» **What this task involves**:
Your answer must be an exact copy of the records below, minus the pictures.

○ ○ ○

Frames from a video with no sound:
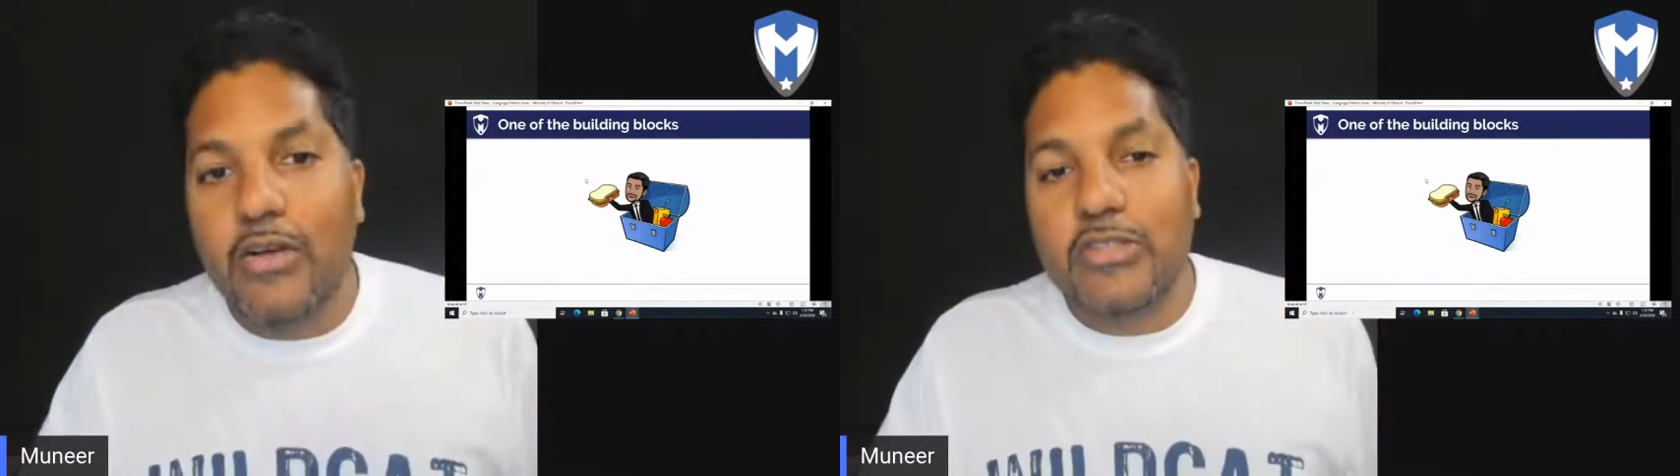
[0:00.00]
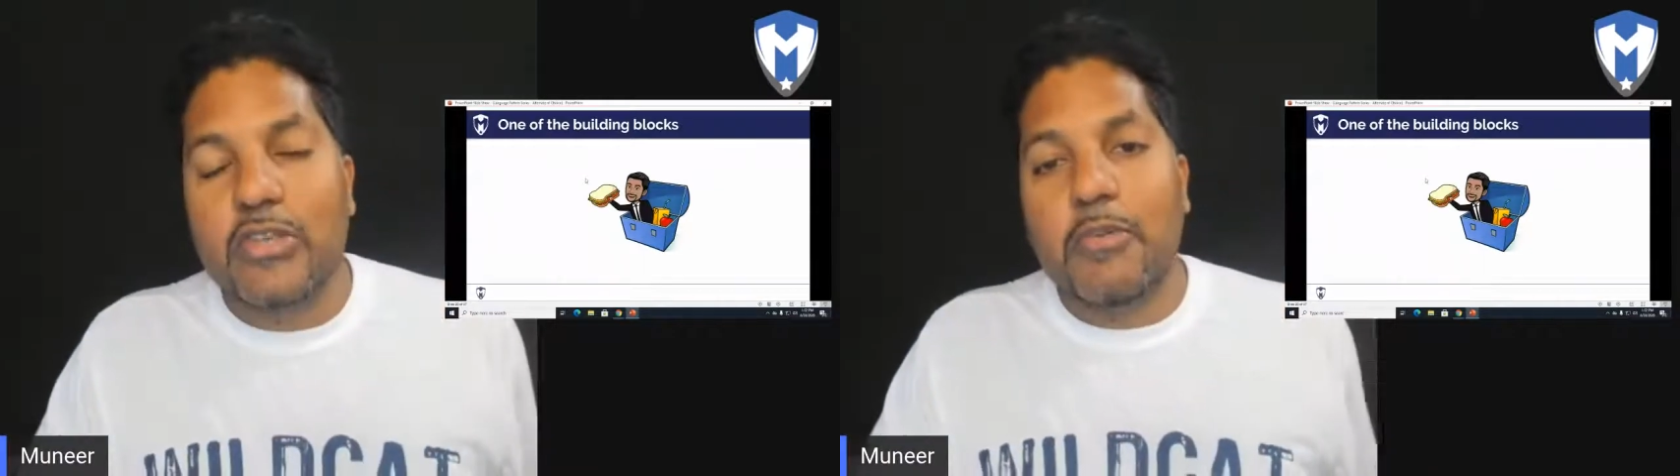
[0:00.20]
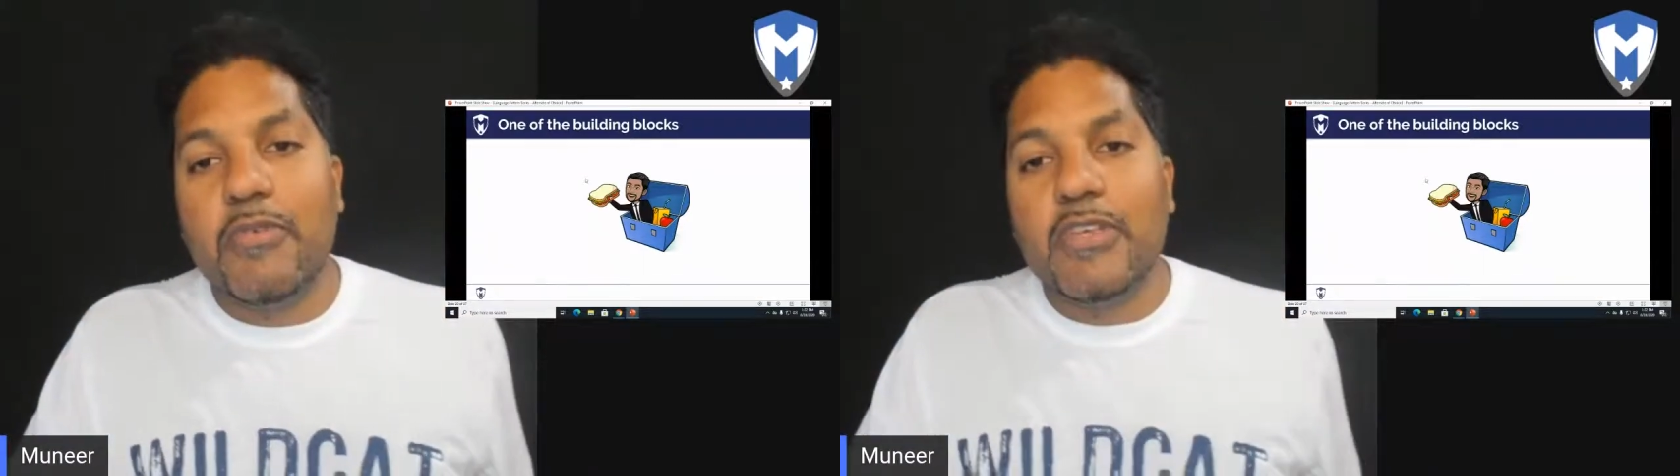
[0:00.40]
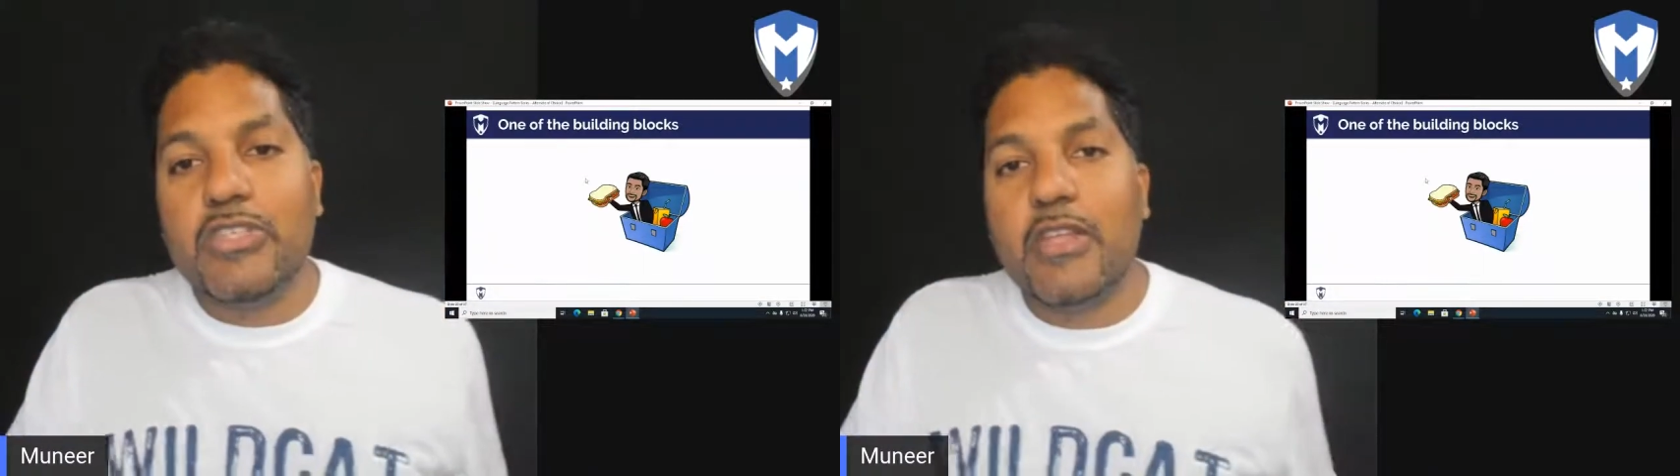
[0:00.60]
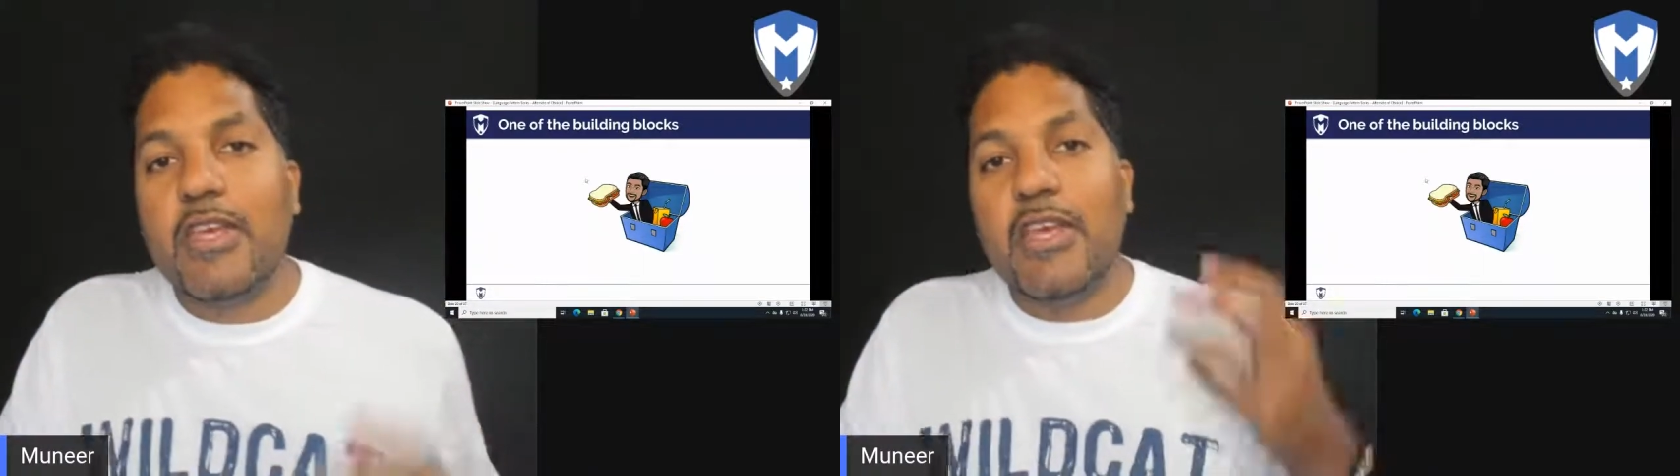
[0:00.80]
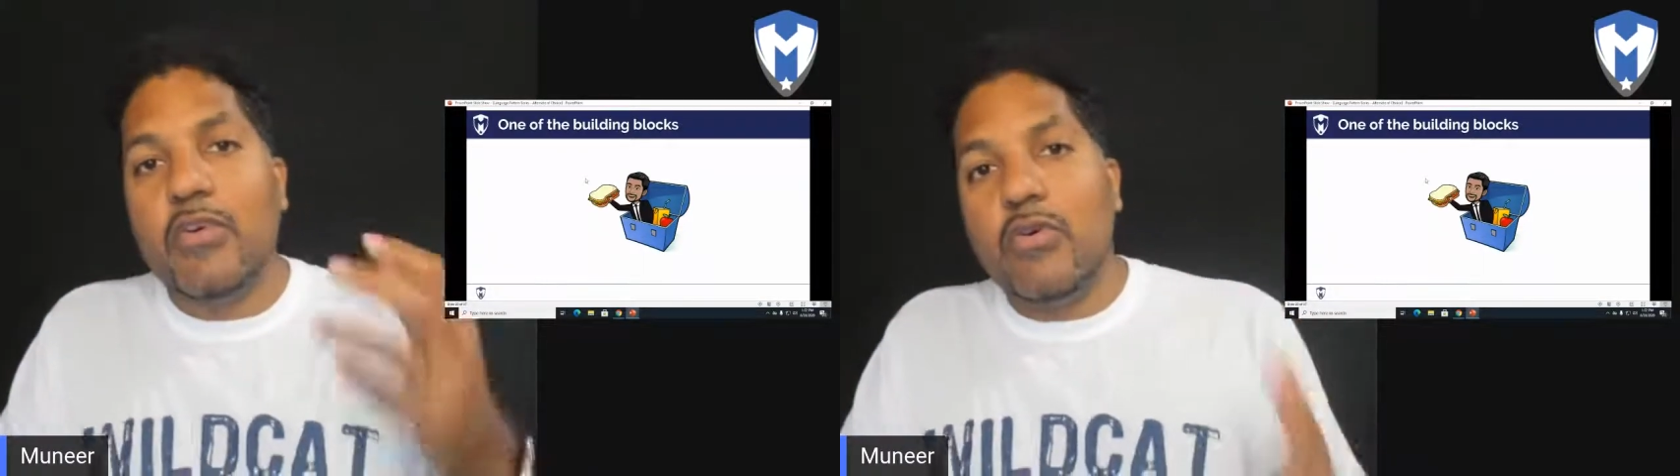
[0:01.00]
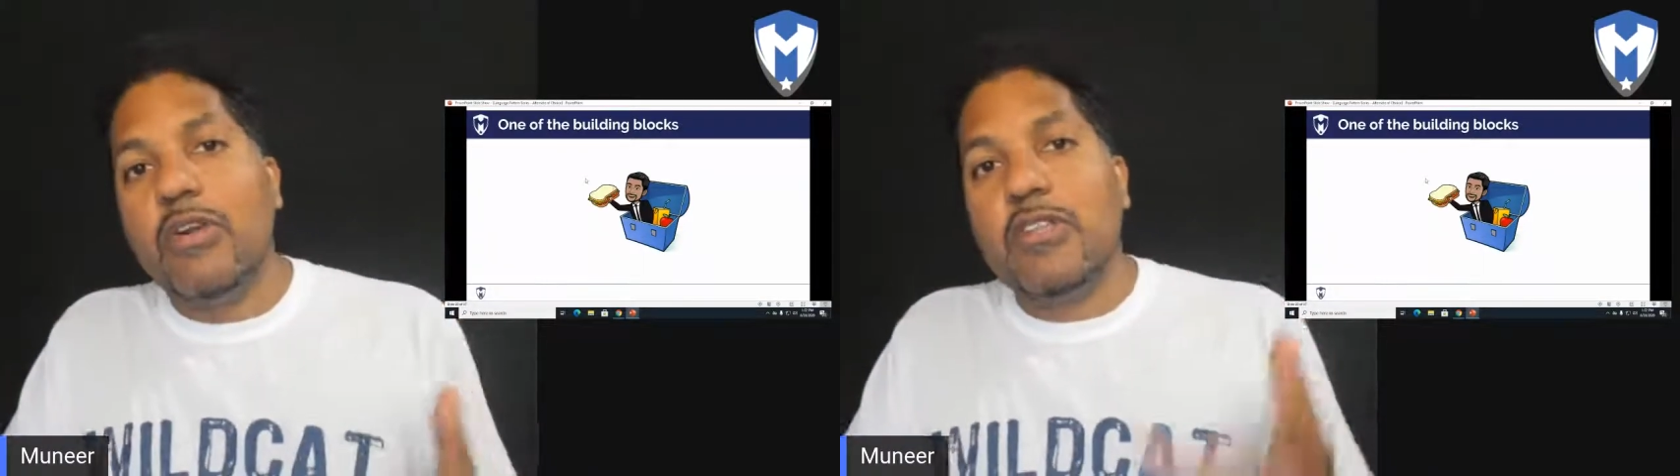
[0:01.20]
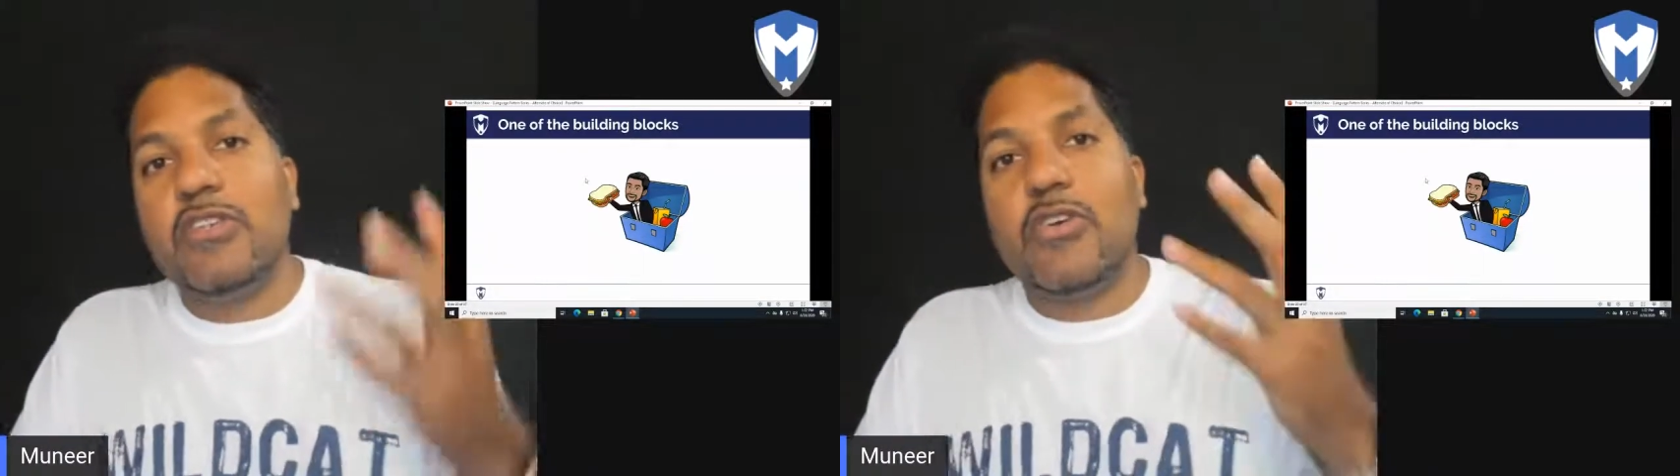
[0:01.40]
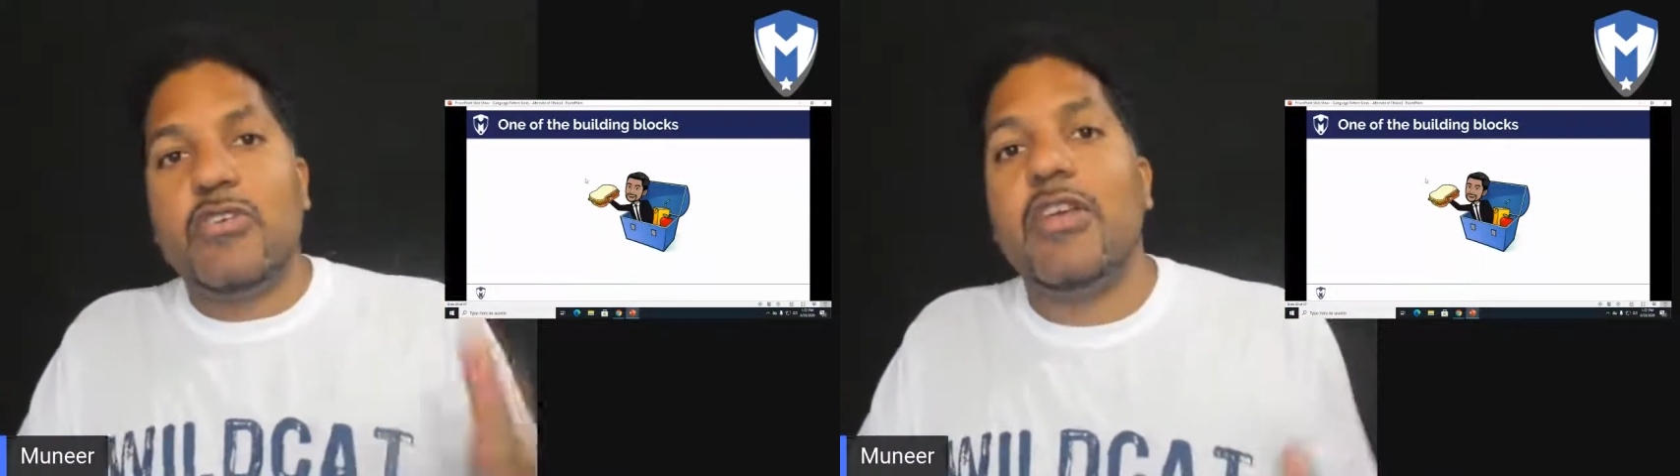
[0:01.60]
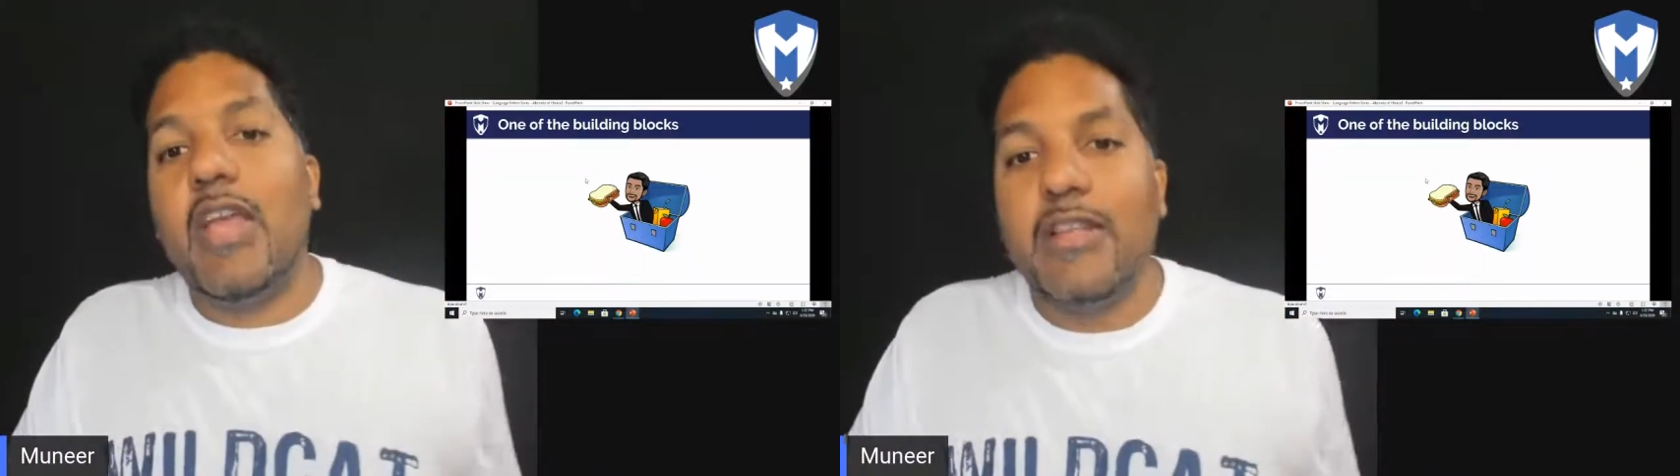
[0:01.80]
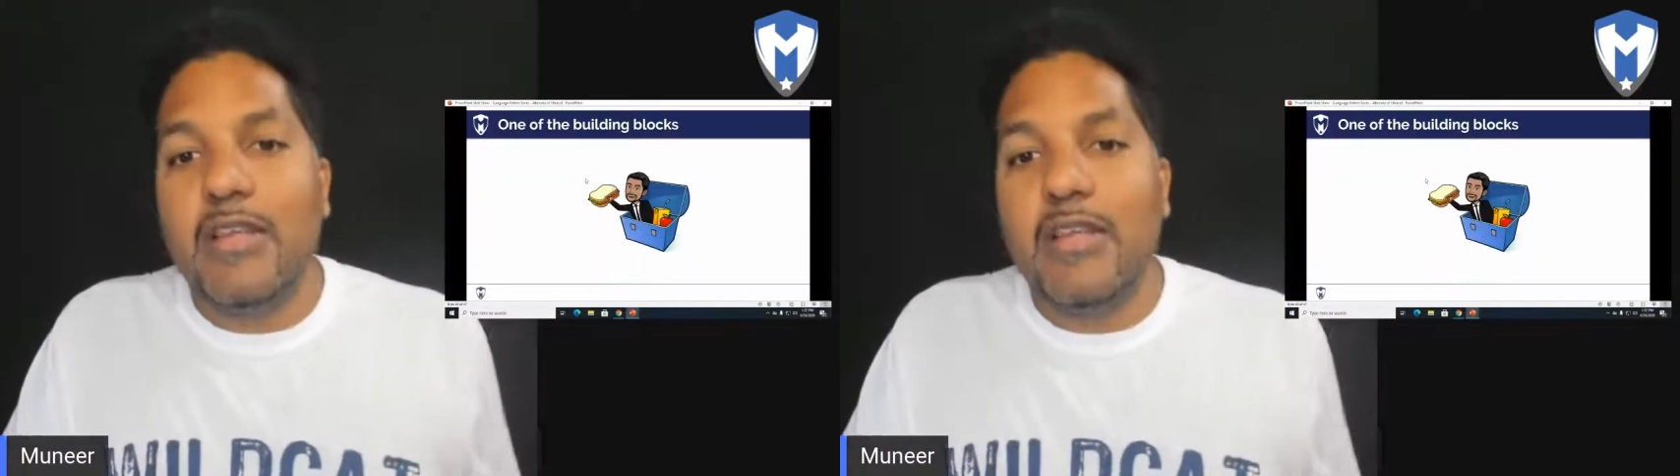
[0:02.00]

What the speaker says: on top of each other in order to create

○ ○ ○

» **Task answer**:
Frames from a video with no sound:
[0:00.00]
[0:00.20]
[0:00.40]
[0:00.60]
[0:00.80]
[0:01.00]
[0:01.20]
[0:01.40]
[0:01.60]
[0:01.80]
[0:02.00]

What the speaker says: on top of each other in order to create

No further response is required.